Dans le cadre de l’intérêt de l’État pour la promotion de diverses activités touristiques, dont le tourisme astronomique, la ville d’Abou Simbel sélectionne actuellement les meilleurs sites pour l’installation du plus grand observatoire astronomique du Moyen-Orient (MO) et d’Afrique. Ce projet, d’un coût estimé à un demi-milliard de livres égyptiennes, est mis en œuvre sous le mandat du Dr Ayman Ashour, ministre de l’Enseignement supérieur et de la Recherche scientifique, afin de créer le noyau de la première ville astronomique d’Égypte.
Une équipe scientifique égyptienne composée de dix chercheurs, accompagnée de deux experts allemands, sélectionne le site le plus approprié pour l’observatoire, situé à plus de 200 mètres au-dessus du niveau de la mer.
Le Dr Taha Rabeh, directeur de l’Institut de recherche en astronomie et en physique, a précisé : « Le télescope aura un diamètre de miroir de 6,5 mètres, ce qui en fera le plus grand après l’observatoire astronomique de Katameya. »
Le nouvel observatoire soutiendra le développement du tourisme astronomique, l’un des secteurs connaissant la croissance la plus rapide à l’échelle mondiale.
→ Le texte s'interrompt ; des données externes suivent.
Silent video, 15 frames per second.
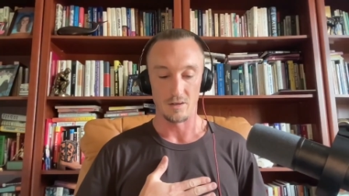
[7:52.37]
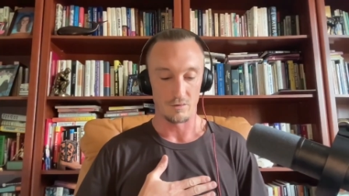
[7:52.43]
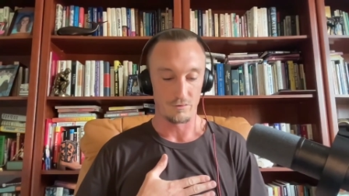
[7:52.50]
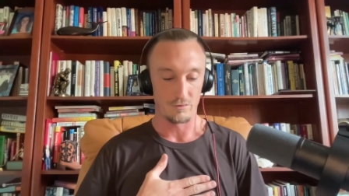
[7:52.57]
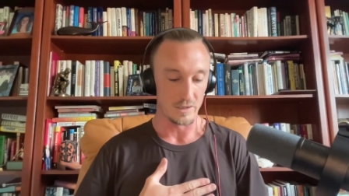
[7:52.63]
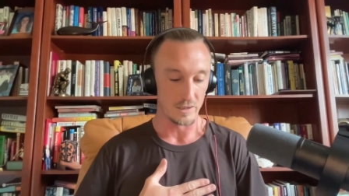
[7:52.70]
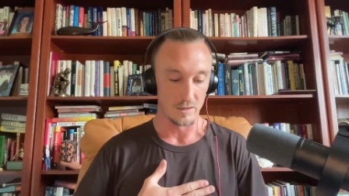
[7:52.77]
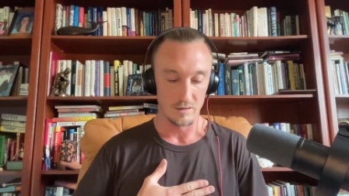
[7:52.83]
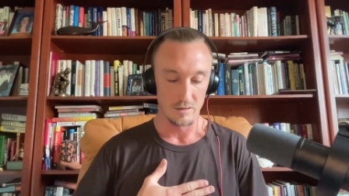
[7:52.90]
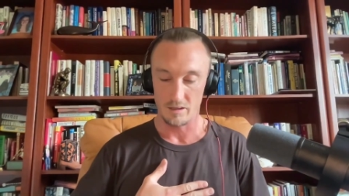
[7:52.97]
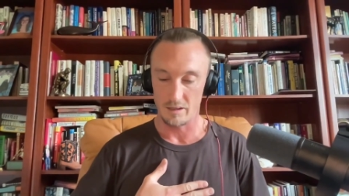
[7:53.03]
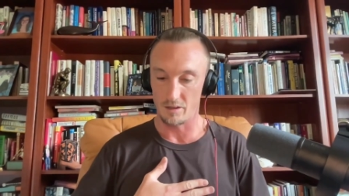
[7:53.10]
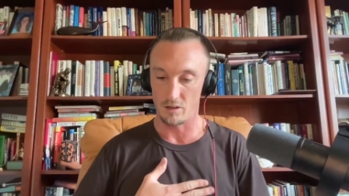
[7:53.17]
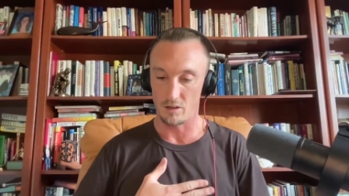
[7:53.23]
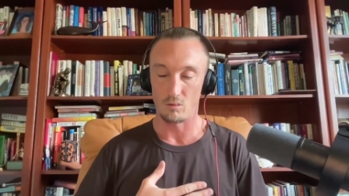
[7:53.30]
our feet
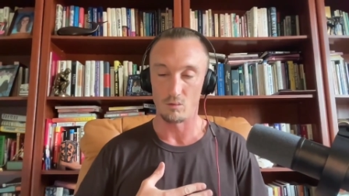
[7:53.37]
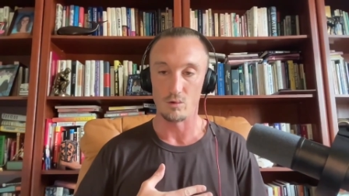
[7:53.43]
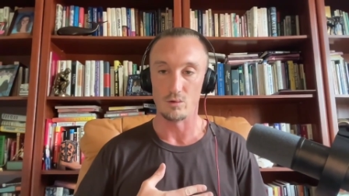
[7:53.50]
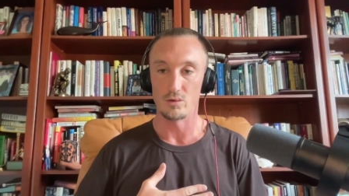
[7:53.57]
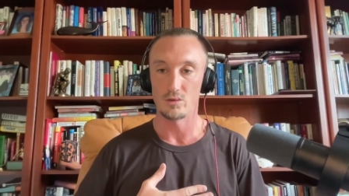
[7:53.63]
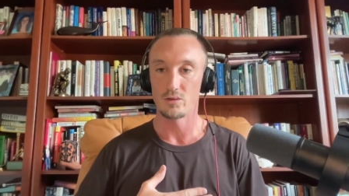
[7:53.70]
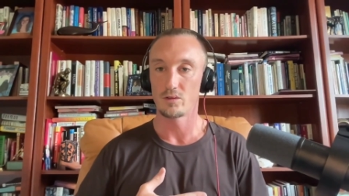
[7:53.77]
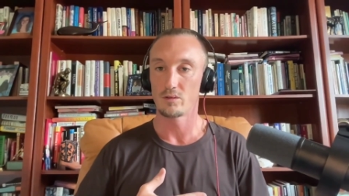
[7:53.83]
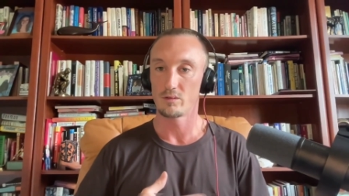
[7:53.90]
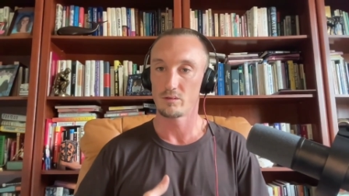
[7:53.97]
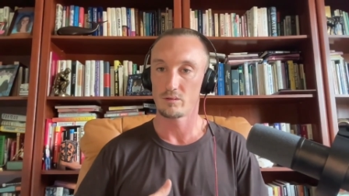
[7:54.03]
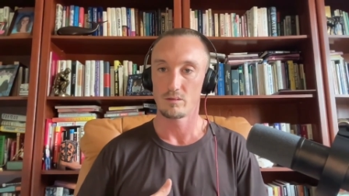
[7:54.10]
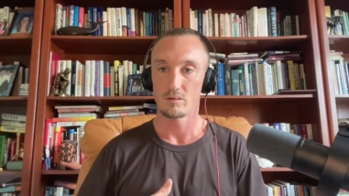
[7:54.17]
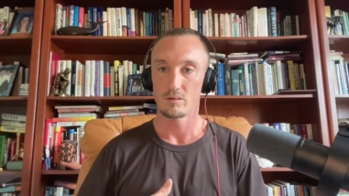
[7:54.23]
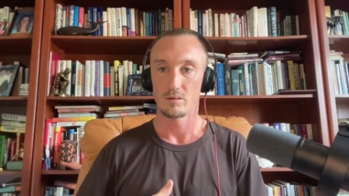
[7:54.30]
and our root
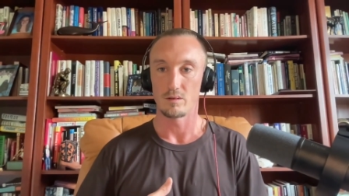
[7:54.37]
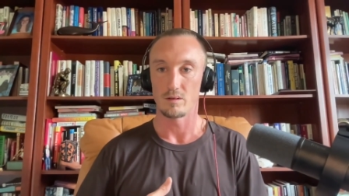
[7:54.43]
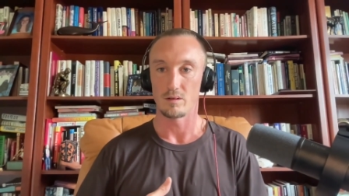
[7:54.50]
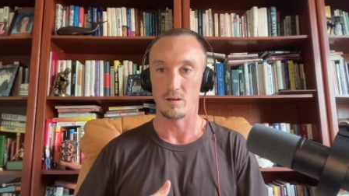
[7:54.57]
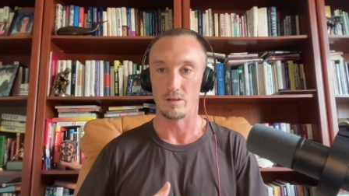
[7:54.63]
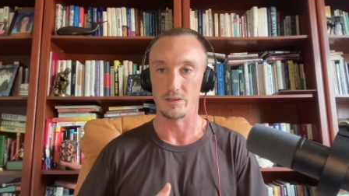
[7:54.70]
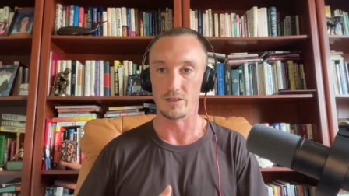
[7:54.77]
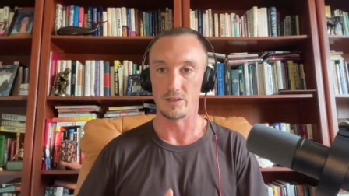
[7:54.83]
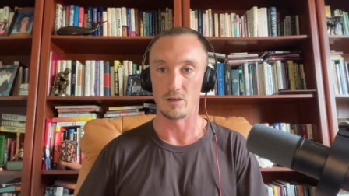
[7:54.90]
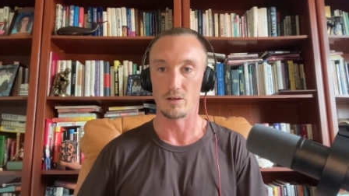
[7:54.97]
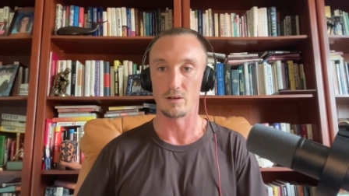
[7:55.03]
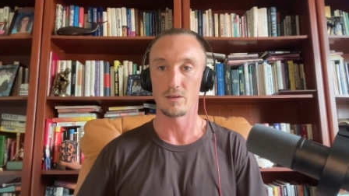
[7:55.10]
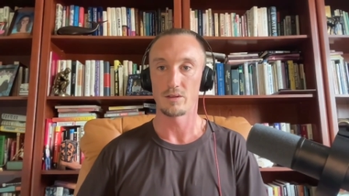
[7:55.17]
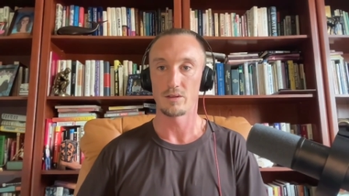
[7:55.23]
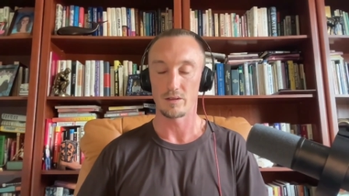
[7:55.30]
on the
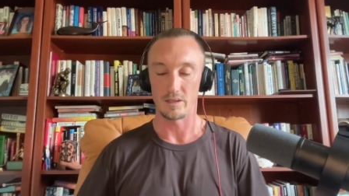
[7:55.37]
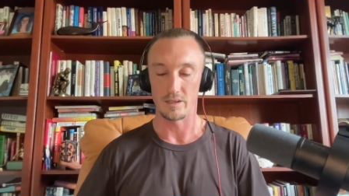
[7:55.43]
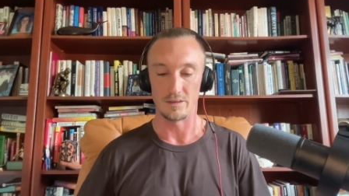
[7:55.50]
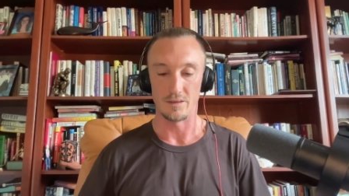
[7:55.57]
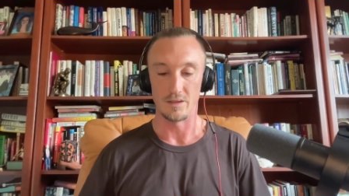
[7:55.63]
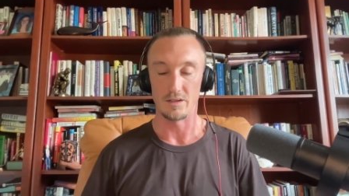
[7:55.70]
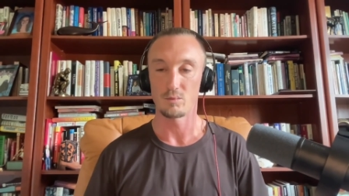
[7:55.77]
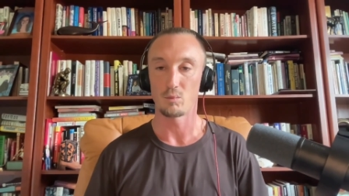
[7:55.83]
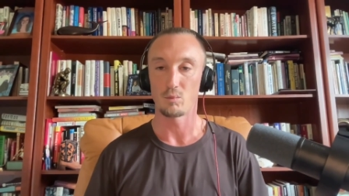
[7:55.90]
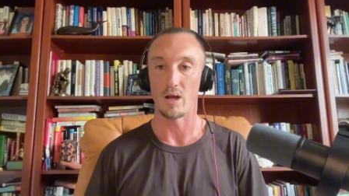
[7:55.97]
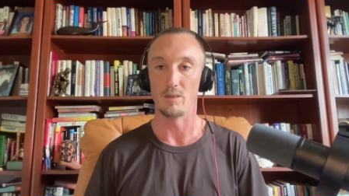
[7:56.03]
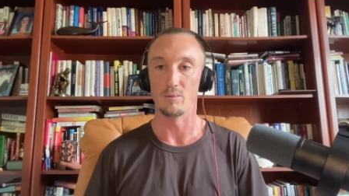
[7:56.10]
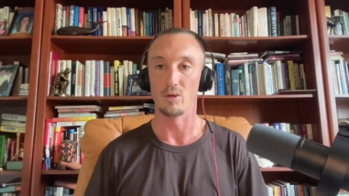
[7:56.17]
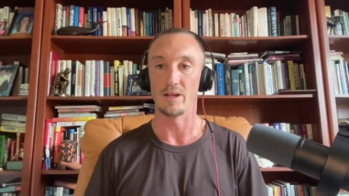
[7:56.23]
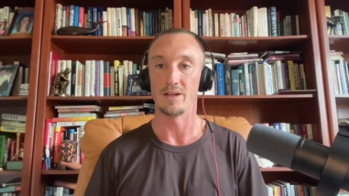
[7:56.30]
earth in this
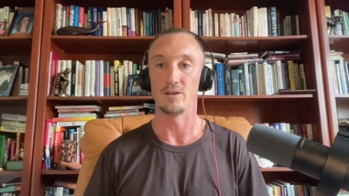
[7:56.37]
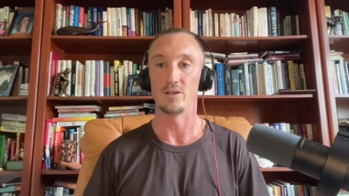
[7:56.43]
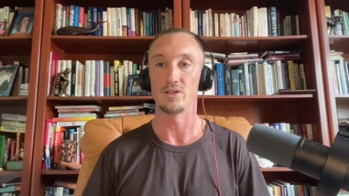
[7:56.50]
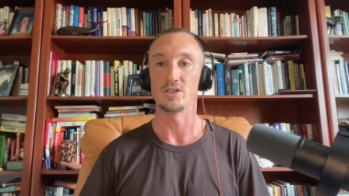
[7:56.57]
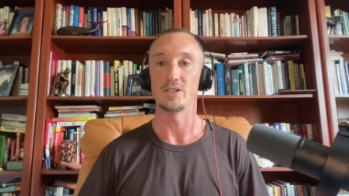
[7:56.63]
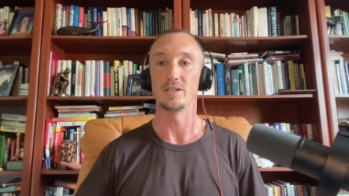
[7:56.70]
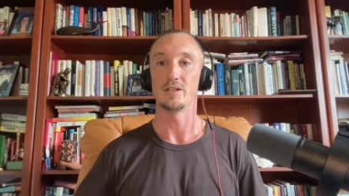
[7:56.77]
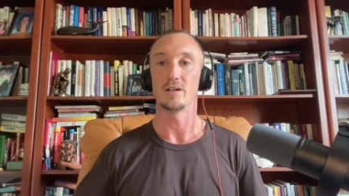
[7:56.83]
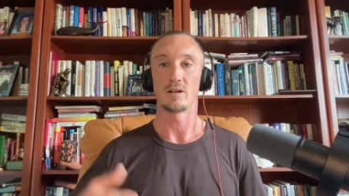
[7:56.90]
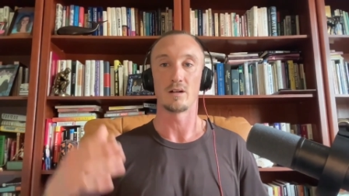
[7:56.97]
primal energy,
Les statistiques révèlent une augmentation significative du nombre de touristes en quête de nouvelles expériences, ainsi que de passionnés d’astronomie voyageant pour assister à des phénomènes comme les éclipses solaires, l’observation des aurores boréales ou l’exploration des ciels les plus sombres.
Achraf Chaker, professeur d’astronomie et de sciences solaires à l’institut, a indiqué : « La rive orientale du Nil, face au temple du roi Ramsès II, à 16 kilomètres d’Abou Simbel, a été choisie pour accueillir la nouvelle ville astronomique. Les touristes pourront y passer des nuits à observer les étoiles. La région bénéficie d’un ciel clair en été comme en hiver, d’une absence de pollution entravant la visibilité, et d’une clarté exceptionnelle des étoiles lors des nuits noires. »
Pour sa part, le Dr Wahid Badawi a rappelé : « Le temple du roi Ramsès II est célèbre pour le phénomène astronomique rare de la perpendicularité des rayons du soleil, qui se produit deux fois par an (les 22 février et 22 octobre). Les rayons pénètrent alors la colonnade et parcourent 63 mètres de profondeur pour illuminer les statues situées dans le Saint des Saints. Ce phénomène, vieux de 33 siècles, attire chaque année des milliers de touristes et est retransmis par satellite dans le monde entier, témoignant de l’avancée astronomique des anciens Égyptiens. »
Avec ce projet, Abou Simbel est en passe de devenir non seulement une icône archéologique mondiale, mais aussi une destination astronomique et touristique unique, où la magie de la civilisation égyptienne rencontre les frontières de la science moderne.